I grew up in Princeton, New Jersey, but spent most of my formative summers canoeing and camping at a remote wilderness summer camp called Keewaydin, in Northern Ontario. Keewaydin is the oldest continually operating summer camp in North America, and they take the wilderness experience seriously. I started as a camper there when I was 12 and joined the staff as soon as they would allow me. All told I spent nearly every summer of my youth in the wilderness, surrounded by people who would teach me the thrill of adventure and the satisfaction of accomplishing tremendous challenges. It was here that I truly learned that there is nothing one cannot accomplish if you put your mind, intuition and training to work for you. It was also here where I was fortunate enough to find the love of my life, the soul mate who would be apart of every adventure from that day forward. I attended Kent School in Connecticut for high school, and then Drew University. Throughout high school and university I continued to spend my summers at Keewaydin.
I graduated from Drew in 1993 with a degree in Political Science, and minors in Sociology and Religion. The religion minor came to me not through a deep spiritual sense, but because many of the ethics classes that I found fascinating fell under the religion department at Drew. The Poli-Sci degree came from a love of current events and for debating political theory. Neither have served to guide me professionally so much as shape me personally.
Following graduation I spent most of a year living abroad working for British Telecom, an experience which mostly helped guide me away from big business. I spent much of my time in England traveling around Europe and the UK, while spending my summers leading canoe trips for kids at Keewaydin.
In 1994 I stopped for the night in Waitsfield, Vermont on my way home from a summer-long canoe trip and effectively never left. During the next year I helped renovate an old farmhouse, I worked as a ski-lift mechanic, and a liftie. The next year I was hired as a seasonal supervisor in guest services and eventually became a manager in Mountain Operations at Sugarbush Resort, where I remained for a total of 8 extremely satisfying and fun-filled years.
I left Sugarbush to take over as the Director of Keewaydin in 2001, a dream job really. I remained there for 4 years, during which time I worked hard to establish the camp as a charitable non-profit in the United States and Canada. I traveled extensively both recruiting for the camp, and helping raise money for the fledgling non-profit.

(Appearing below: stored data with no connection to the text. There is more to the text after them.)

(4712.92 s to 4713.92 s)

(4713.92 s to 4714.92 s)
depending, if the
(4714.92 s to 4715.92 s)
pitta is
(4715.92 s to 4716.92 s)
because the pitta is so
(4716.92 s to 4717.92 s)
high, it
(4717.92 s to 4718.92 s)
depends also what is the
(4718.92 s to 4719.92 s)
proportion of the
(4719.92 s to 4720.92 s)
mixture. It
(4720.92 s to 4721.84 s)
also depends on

In 2004 I became a licensed real estate agent, and later a broker at Bradley Brook Real Estate, where I remained for almost 10 years. In 2014 I opened my own real estate office in Waitsfield, Vermont. I strive every day to make sure that I compromise nothing in my effort to help prospective home buyers and sellers find exactly what they are looking for.

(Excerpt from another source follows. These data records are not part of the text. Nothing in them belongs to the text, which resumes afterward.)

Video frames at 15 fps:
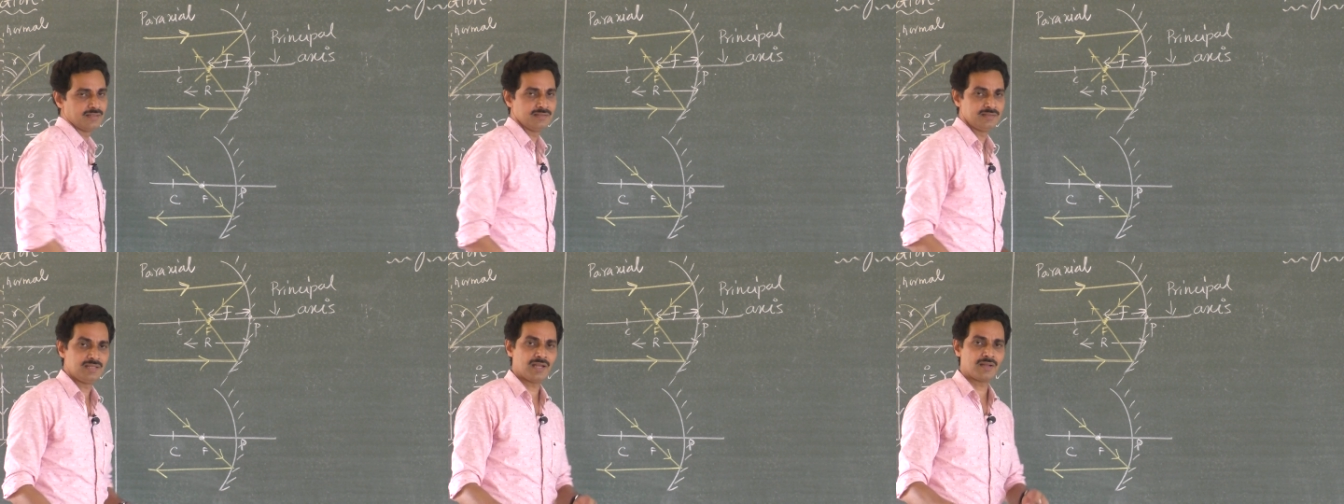
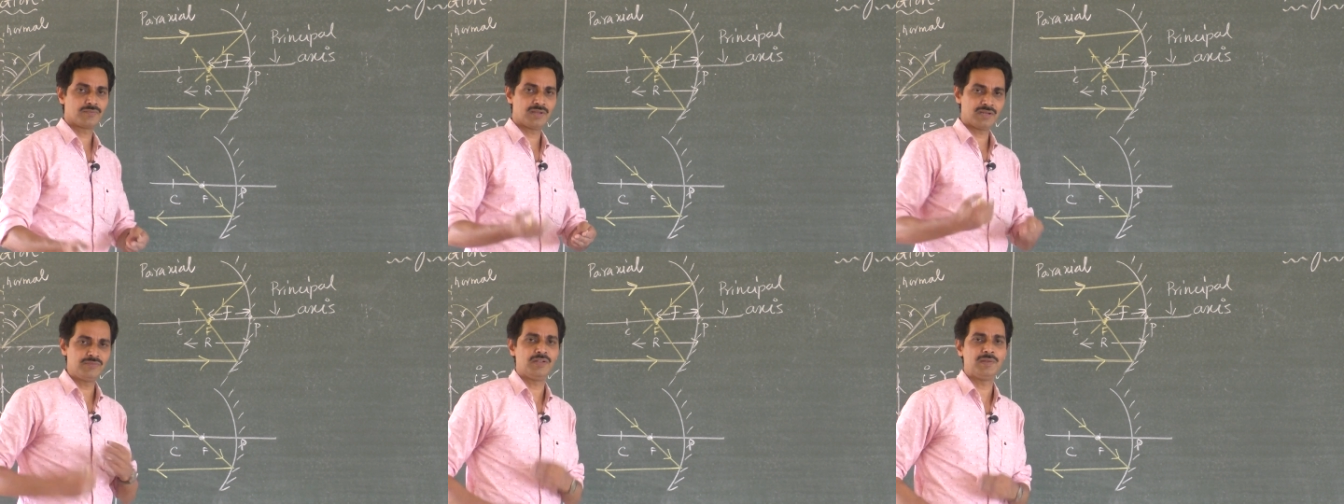they are
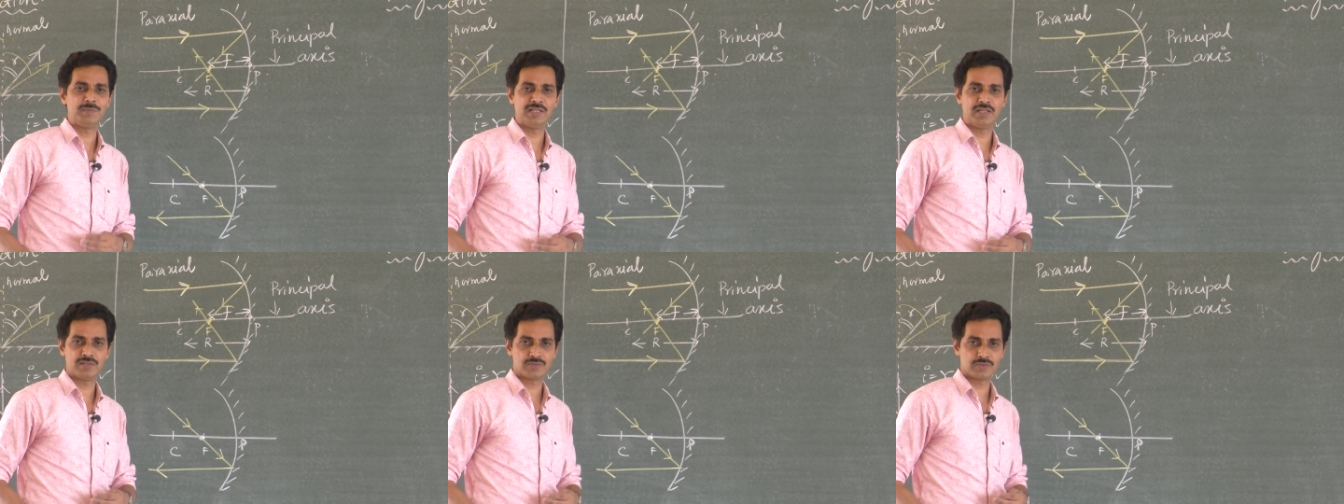very
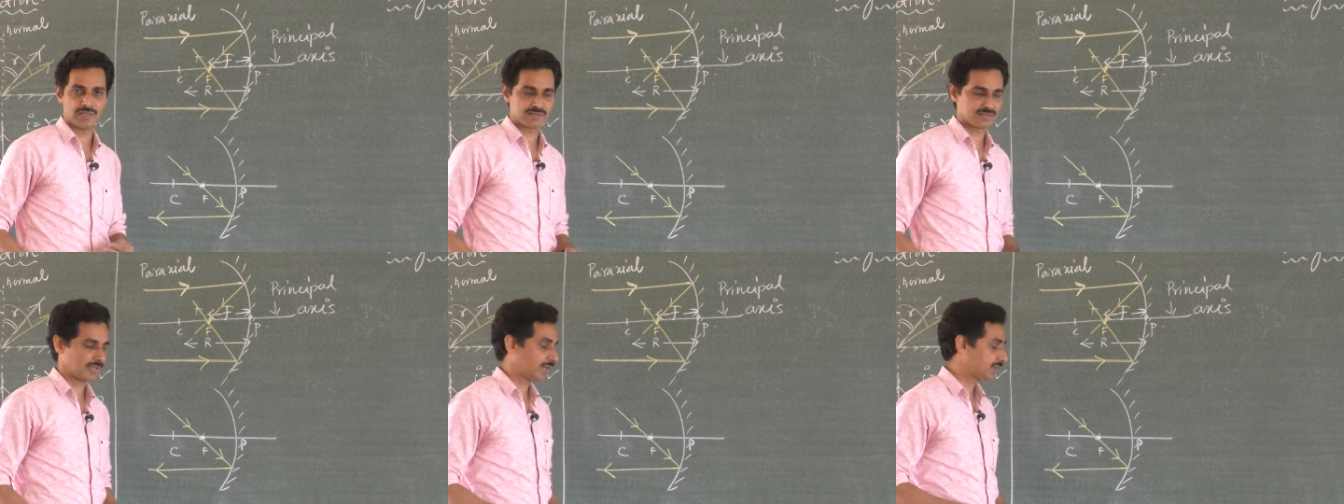familiar to
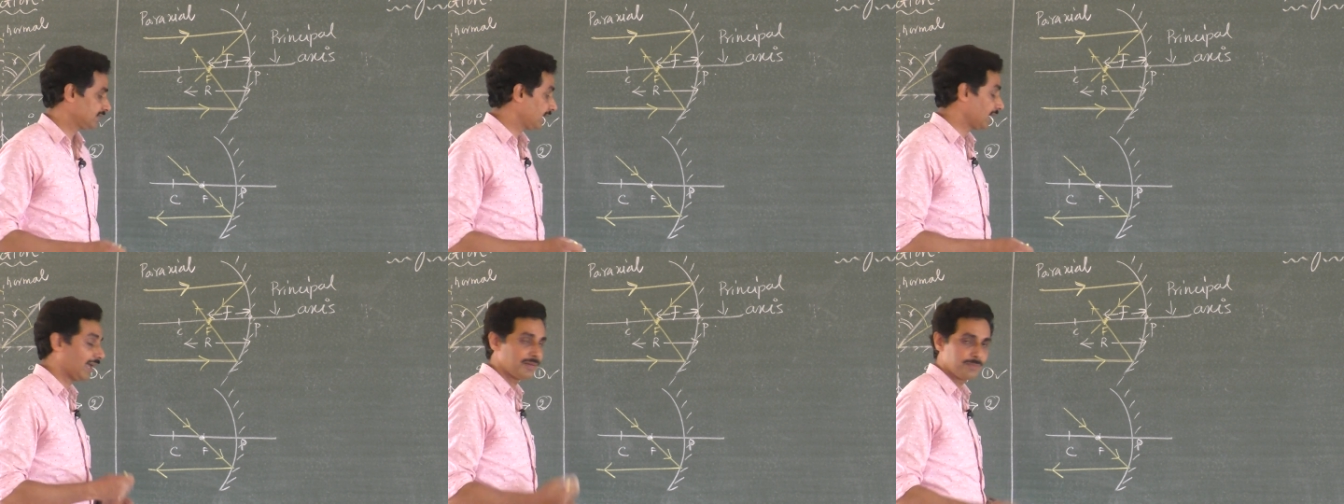us and
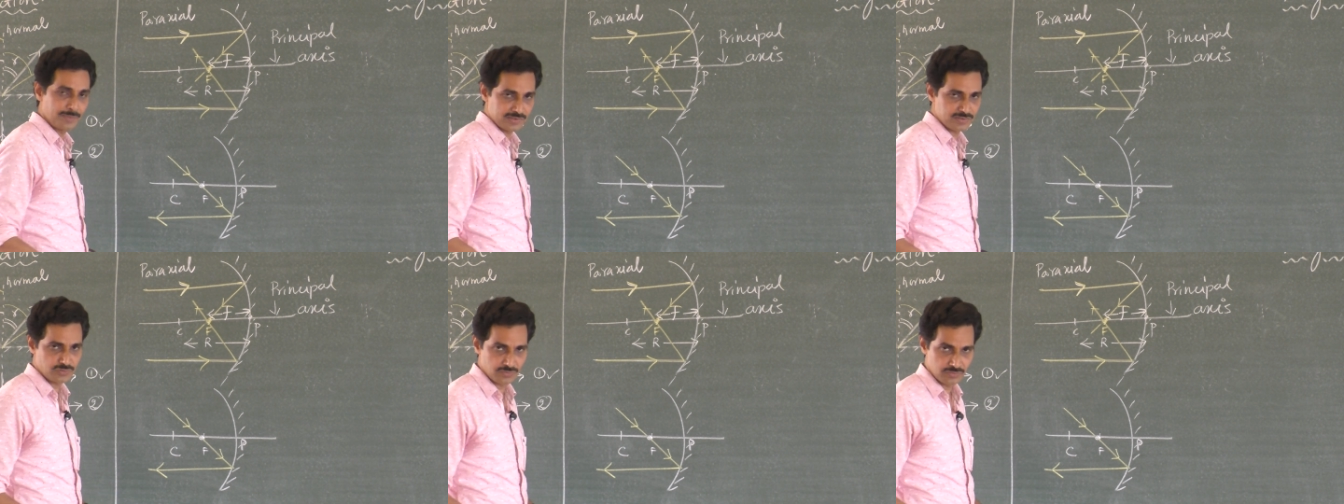they help
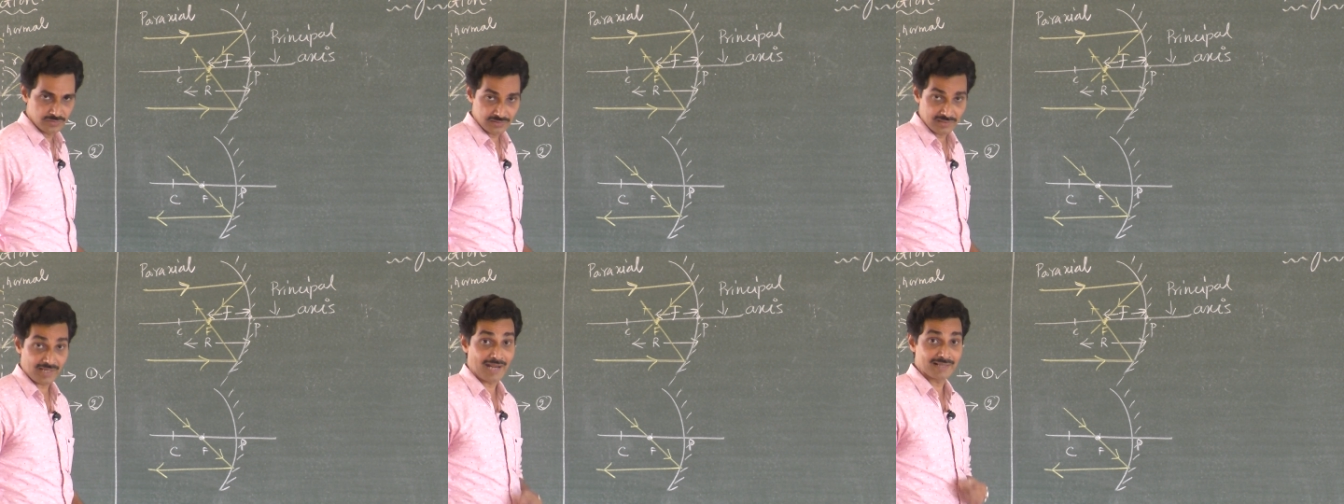us to
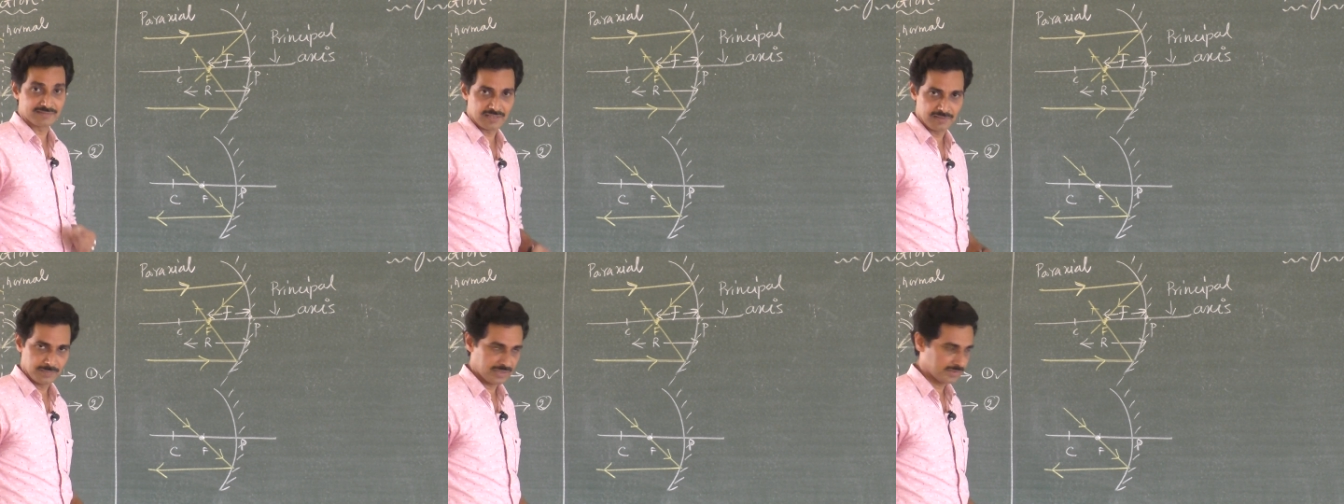track
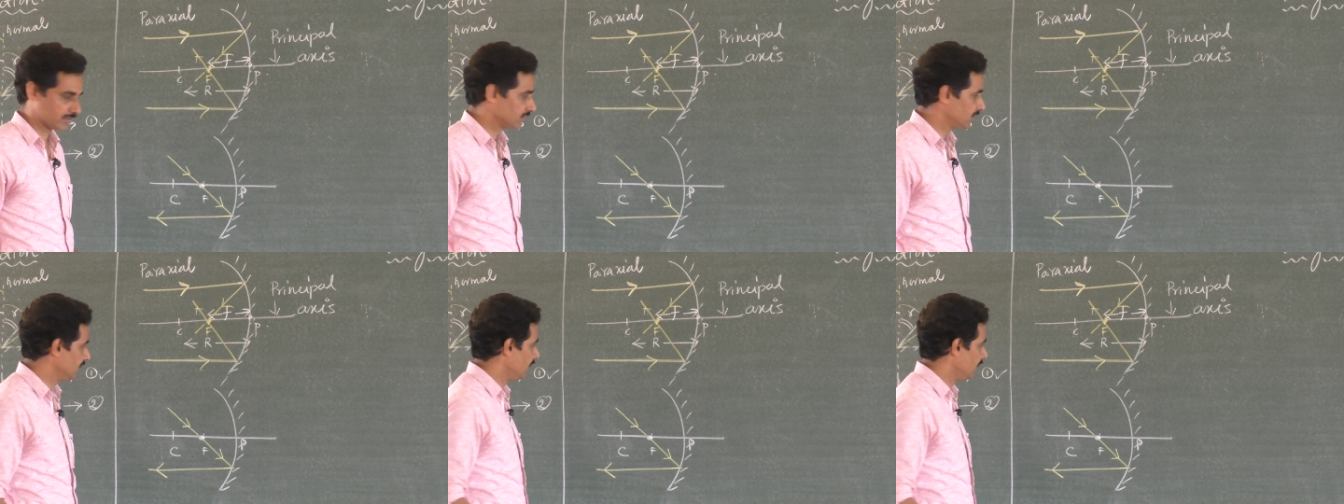the image.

When I am not in the office I spend as much time as possible with my wife, Sarah and our two wonderful children. We are an outdoors-ey family, spending most of our spare time in search of adventure – hiking behind our house on the Catamount Trail, mountain biking at Blueberry Lake, skiing in our backyard playgrounds (Mad River Glen and Sugarbush), camping and canoeing in the Canadian Wilderness, and generally living in the outdoors.
I have been a member of the Warren Volunteer Fire Department over 20 years, I teach kids to ski for the Fayston School Winter Sports program, and I serve on both the Fayston School Board of Directors and the Washington West Supervisory Union Executive Committee. Finally, but not lastly, I coach my sons youth baseball team, which I am proud to say brought home the first ever State Championship to the Mad River Valley Little League during the spring of 2014.